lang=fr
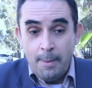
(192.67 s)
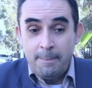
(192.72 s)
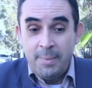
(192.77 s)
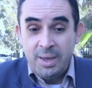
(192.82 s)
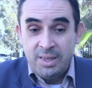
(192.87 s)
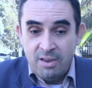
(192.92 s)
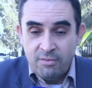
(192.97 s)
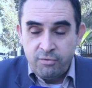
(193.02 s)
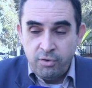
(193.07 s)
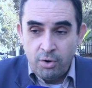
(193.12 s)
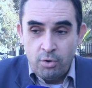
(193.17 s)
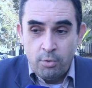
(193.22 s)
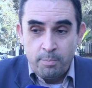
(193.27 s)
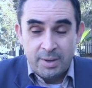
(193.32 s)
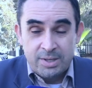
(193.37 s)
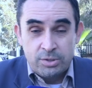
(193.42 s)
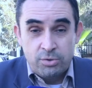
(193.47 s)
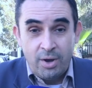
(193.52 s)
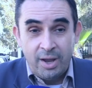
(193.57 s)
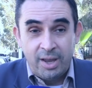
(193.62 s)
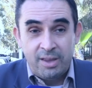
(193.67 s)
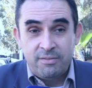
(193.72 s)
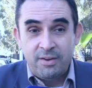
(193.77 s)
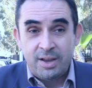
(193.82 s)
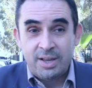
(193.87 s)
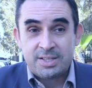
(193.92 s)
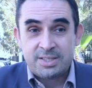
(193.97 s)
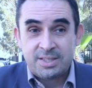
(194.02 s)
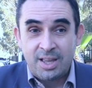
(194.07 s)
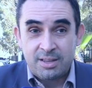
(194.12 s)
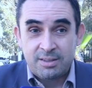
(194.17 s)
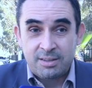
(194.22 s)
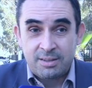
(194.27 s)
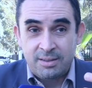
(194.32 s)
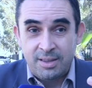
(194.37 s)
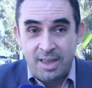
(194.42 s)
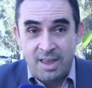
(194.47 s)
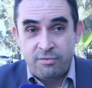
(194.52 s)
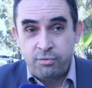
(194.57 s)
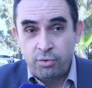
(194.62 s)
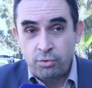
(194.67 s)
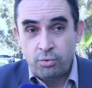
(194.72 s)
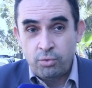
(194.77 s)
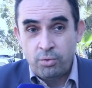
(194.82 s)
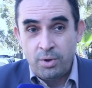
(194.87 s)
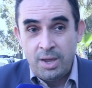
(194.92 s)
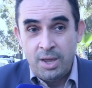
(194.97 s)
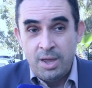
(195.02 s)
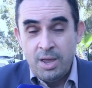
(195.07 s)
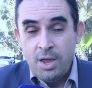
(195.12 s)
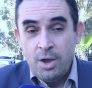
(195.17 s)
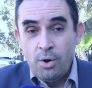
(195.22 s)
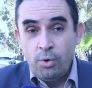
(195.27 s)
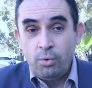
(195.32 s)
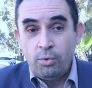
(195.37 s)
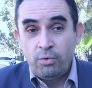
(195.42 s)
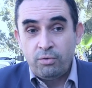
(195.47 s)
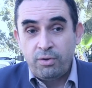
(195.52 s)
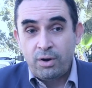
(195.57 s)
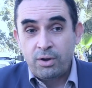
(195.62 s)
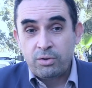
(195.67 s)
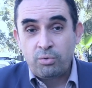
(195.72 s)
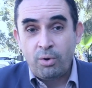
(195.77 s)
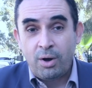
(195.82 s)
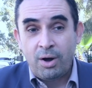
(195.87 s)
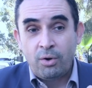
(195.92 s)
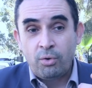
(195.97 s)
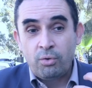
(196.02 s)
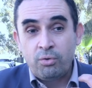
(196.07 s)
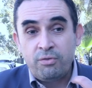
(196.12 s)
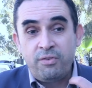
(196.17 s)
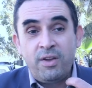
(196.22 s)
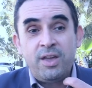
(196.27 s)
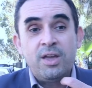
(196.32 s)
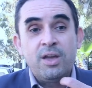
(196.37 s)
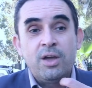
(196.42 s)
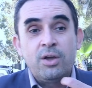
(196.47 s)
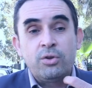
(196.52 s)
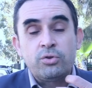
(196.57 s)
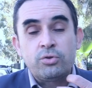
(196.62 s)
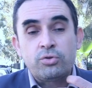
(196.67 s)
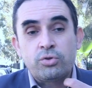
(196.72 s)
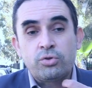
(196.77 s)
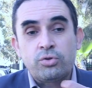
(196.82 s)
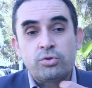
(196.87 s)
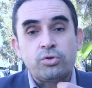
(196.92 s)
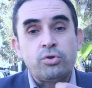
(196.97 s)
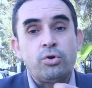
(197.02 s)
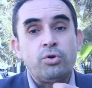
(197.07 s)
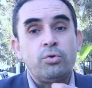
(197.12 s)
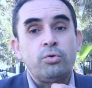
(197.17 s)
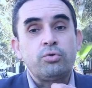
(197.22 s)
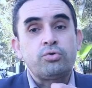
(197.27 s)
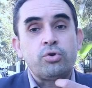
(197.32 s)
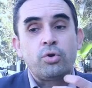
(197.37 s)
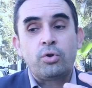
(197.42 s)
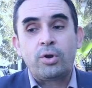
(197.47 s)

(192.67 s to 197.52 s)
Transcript: mais des fois le patient arrive à un stade évolué où on va, doit enlever son,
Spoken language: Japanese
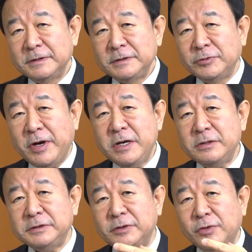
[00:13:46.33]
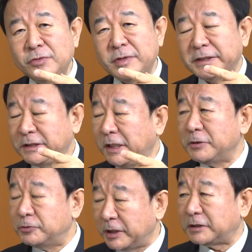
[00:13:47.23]
いわゆる日本は被害
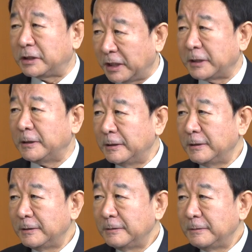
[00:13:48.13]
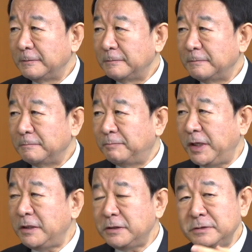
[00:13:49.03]
を受けてない
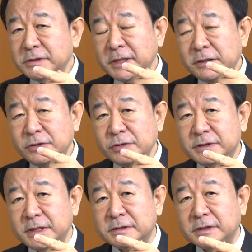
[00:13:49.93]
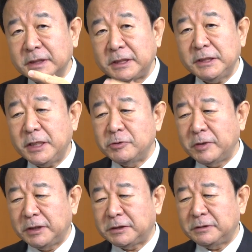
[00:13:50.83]
米軍占有施設だけ被害を
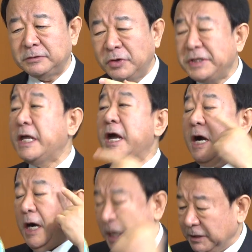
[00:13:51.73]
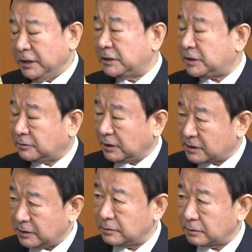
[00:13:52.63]
受けてるのに反撃してください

┄┄┄┄┄┄

* _Required work_: Return the whole listing word for word, minus its pictures.

* _Exercise solution_:
lang=fr
(192.67 s)
(192.72 s)
(192.77 s)
(192.82 s)
(192.87 s)
(192.92 s)
(192.97 s)
(193.02 s)
(193.07 s)
(193.12 s)
(193.17 s)
(193.22 s)
(193.27 s)
(193.32 s)
(193.37 s)
(193.42 s)
(193.47 s)
(193.52 s)
(193.57 s)
(193.62 s)
(193.67 s)
(193.72 s)
(193.77 s)
(193.82 s)
(193.87 s)
(193.92 s)
(193.97 s)
(194.02 s)
(194.07 s)
(194.12 s)
(194.17 s)
(194.22 s)
(194.27 s)
(194.32 s)
(194.37 s)
(194.42 s)
(194.47 s)
(194.52 s)
(194.57 s)
(194.62 s)
(194.67 s)
(194.72 s)
(194.77 s)
(194.82 s)
(194.87 s)
(194.92 s)
(194.97 s)
(195.02 s)
(195.07 s)
(195.12 s)
(195.17 s)
(195.22 s)
(195.27 s)
(195.32 s)
(195.37 s)
(195.42 s)
(195.47 s)
(195.52 s)
(195.57 s)
(195.62 s)
(195.67 s)
(195.72 s)
(195.77 s)
(195.82 s)
(195.87 s)
(195.92 s)
(195.97 s)
(196.02 s)
(196.07 s)
(196.12 s)
(196.17 s)
(196.22 s)
(196.27 s)
(196.32 s)
(196.37 s)
(196.42 s)
(196.47 s)
(196.52 s)
(196.57 s)
(196.62 s)
(196.67 s)
(196.72 s)
(196.77 s)
(196.82 s)
(196.87 s)
(196.92 s)
(196.97 s)
(197.02 s)
(197.07 s)
(197.12 s)
(197.17 s)
(197.22 s)
(197.27 s)
(197.32 s)
(197.37 s)
(197.42 s)
(197.47 s)

(192.67 s to 197.52 s)
Transcript: mais des fois le patient arrive à un stade évolué où on va, doit enlever son,
Spoken language: Japanese
[00:13:46.33]
[00:13:47.23]
いわゆる日本は被害
[00:13:48.13]
[00:13:49.03]
を受けてない
[00:13:49.93]
[00:13:50.83]
米軍占有施設だけ被害を
[00:13:51.73]
[00:13:52.63]
受けてるのに反撃してください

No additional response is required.